1. PNHP calculates medicare overhead as total cost/ admin cost. The Kaiser Foundation report correctly points out that, because, in general the Medicare population is much sicker than the commercial insurance population, you cannot directly compare overhead in this way. Rather, if you calculate overhead as ‘overhead per enrollee’, medicare overhead comes much closer to commercial overhead.
2. Medicare does not count the admin costs shifted to providers (docs, hospitals) in its overhead calculation.
3. Medicare-related fraud is a problem (just like the states know how to ‘game’ the feds out of medicaid money using the rules the feds devised, hospitals and providers do the same thing. Medicare overhead would go up if they devoted much greater resources (like commercial insurers) to reducing inappropriate spending.
But I think Matthew just likes getting me going on a Monday morning…
Matthew- both the managed competition and the single payer crowd fail to state specifically how they will reduce utilization. PNHP feel that the ‘administrative waste’ alone would cover ‘the uninsured’. But, as we have talked about here before, the problem is reducing healthcare utilization by the ‘high users’ of healthcare services.
The goal of CHDP/ HSA should be a move toward transparency… and perhaps the time when (like your homeowners and car insurance) you leave insurance ‘out of it’ for small expenses. Where is your outrage at the folks who pay cash for small repairs or a new windshield, instead of putting in a claim toward their deductible?
There is a new report (from Deloitte health solutions center) that has HSA increasing at 2.1%, while all other plan types are increasing premiums by over 7%. Time will tell if this is sustainable, but you cannot argue with this fact.
HSAs, like technology, are a tool that can be used to help address the health care system problems. I am copying below, more ‘consumer’-friendly concepts from my earlier post.
1. change law so that providers can choose to set prices at, below, or above Medicare rate for medicare services. Make that information available to the public. Competition and human nature would make it that perhaps some very good docs might set their prices higher and some bad ones lower. Also, new docs might start out lower to get more patients when starting up.
that would be real consumerism
2. for the very low income people, healthcare services should be paid for in a tax credit for services provided. Documentation and processing as required for the current tax processor, the IRS. To incentivize, make the benefit indexed to care provided in certain neighborhoods (poor, inner city, rural) to increase competition for caring for people in certain areas.

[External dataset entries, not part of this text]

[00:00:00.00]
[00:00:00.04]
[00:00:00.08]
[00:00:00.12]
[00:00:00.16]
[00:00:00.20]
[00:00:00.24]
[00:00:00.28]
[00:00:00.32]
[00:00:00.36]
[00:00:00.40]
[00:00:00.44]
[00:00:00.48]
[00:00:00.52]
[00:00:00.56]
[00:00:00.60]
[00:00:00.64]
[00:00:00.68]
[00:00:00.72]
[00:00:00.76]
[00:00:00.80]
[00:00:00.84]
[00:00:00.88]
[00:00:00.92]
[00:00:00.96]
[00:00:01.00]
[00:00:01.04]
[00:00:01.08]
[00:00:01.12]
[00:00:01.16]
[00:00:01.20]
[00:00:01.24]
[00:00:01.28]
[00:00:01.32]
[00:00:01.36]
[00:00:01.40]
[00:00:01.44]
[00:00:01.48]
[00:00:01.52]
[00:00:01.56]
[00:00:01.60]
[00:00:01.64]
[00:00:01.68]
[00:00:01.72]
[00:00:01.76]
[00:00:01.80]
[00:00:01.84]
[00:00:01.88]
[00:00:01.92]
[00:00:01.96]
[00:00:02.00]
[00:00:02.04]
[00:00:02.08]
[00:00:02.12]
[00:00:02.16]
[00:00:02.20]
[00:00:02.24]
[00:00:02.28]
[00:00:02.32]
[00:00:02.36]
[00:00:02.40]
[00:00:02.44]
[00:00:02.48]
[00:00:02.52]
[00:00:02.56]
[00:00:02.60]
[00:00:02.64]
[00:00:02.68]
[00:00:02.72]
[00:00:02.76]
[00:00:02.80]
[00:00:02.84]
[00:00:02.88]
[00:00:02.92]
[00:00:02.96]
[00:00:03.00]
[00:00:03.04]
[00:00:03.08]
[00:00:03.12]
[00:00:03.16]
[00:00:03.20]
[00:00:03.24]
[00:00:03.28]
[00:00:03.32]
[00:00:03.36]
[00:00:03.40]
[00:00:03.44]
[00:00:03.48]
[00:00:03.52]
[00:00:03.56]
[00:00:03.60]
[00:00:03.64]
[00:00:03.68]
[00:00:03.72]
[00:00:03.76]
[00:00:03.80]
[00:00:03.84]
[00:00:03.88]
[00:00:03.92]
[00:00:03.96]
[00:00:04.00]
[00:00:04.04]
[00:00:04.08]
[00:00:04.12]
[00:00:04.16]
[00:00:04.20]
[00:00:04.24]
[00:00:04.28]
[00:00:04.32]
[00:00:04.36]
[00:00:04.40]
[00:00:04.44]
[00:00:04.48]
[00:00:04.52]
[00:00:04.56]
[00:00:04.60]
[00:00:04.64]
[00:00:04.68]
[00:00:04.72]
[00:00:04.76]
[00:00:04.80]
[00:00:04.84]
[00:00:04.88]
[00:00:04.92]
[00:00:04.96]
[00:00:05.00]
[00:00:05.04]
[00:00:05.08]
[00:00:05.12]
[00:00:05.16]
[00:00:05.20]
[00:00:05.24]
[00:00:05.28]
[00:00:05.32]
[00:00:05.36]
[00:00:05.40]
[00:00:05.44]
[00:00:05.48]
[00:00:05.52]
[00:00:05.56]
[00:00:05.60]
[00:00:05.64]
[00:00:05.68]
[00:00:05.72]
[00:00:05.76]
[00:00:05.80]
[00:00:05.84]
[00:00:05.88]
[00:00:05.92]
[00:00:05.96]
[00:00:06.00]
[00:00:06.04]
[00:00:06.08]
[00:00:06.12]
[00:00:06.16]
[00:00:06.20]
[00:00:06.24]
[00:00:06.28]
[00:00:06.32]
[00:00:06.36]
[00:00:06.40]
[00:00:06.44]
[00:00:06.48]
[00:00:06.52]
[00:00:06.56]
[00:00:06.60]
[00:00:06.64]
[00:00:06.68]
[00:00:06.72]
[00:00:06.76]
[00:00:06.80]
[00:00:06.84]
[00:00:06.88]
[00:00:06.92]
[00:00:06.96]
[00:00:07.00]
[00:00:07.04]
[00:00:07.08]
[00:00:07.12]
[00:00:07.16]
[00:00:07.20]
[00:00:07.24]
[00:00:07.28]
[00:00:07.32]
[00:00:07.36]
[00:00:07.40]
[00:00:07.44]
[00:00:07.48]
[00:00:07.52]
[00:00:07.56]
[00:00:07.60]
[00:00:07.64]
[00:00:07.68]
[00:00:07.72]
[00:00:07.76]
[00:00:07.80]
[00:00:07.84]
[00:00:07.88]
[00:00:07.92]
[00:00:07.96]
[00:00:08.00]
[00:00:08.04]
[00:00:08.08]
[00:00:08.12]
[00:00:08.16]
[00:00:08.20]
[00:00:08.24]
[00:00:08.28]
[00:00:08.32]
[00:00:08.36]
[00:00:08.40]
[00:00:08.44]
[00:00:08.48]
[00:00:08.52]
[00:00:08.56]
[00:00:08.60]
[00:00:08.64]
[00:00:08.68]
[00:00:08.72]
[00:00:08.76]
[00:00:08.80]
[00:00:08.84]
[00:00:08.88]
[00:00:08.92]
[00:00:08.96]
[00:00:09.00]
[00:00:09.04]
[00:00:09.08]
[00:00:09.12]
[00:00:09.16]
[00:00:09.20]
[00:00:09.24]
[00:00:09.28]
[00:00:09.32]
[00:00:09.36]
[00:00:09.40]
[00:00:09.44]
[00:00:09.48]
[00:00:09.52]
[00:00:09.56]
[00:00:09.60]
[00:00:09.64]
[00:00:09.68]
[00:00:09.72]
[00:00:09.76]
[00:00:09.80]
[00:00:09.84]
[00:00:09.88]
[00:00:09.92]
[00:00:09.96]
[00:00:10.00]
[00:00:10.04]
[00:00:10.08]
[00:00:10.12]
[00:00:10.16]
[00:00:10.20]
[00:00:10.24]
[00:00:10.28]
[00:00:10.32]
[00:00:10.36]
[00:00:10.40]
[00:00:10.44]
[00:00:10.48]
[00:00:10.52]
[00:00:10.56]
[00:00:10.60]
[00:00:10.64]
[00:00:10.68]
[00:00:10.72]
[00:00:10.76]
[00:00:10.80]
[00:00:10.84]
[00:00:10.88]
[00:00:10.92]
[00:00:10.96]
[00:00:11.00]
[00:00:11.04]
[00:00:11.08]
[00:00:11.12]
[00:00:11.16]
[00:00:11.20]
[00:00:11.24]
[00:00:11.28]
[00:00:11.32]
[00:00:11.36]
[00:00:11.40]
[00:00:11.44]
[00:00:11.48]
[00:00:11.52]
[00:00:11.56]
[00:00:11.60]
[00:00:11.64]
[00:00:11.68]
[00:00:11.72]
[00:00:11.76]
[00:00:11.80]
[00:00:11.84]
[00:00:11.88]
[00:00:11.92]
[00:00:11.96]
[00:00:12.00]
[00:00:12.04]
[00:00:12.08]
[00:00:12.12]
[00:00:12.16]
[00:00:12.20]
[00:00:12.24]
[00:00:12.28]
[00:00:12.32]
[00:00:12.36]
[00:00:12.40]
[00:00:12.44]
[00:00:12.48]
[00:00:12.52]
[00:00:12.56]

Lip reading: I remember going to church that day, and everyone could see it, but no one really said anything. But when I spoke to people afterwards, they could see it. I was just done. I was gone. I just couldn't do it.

3. Pass broad AHP legislation and break the oligarchy of the few big insurers that currently exist.
4. Pass the healthcare choice act which would make insurance much more portable.
5. For the top 5 diseases in terms of cost to system, establish baseline care that ought never be given and baseline patient behavior that ought not be tolerated. For example, doctors should not give certain drugs to people with kidney dysfunction and patients with diabetes should never smoke. Benefits (to both docs and patients) should be in part dependent upon making good decisions for care.
doc information should be made public
6. encourage point of care payment for nonurgent medical care which would promote cost disclosure.
7. The VA system ought not be the model for US healthcare. Just ask most veterans. Usually good care, but hardly responsive in most cases.
8. Health courts to increase access of care for those with certain conditions.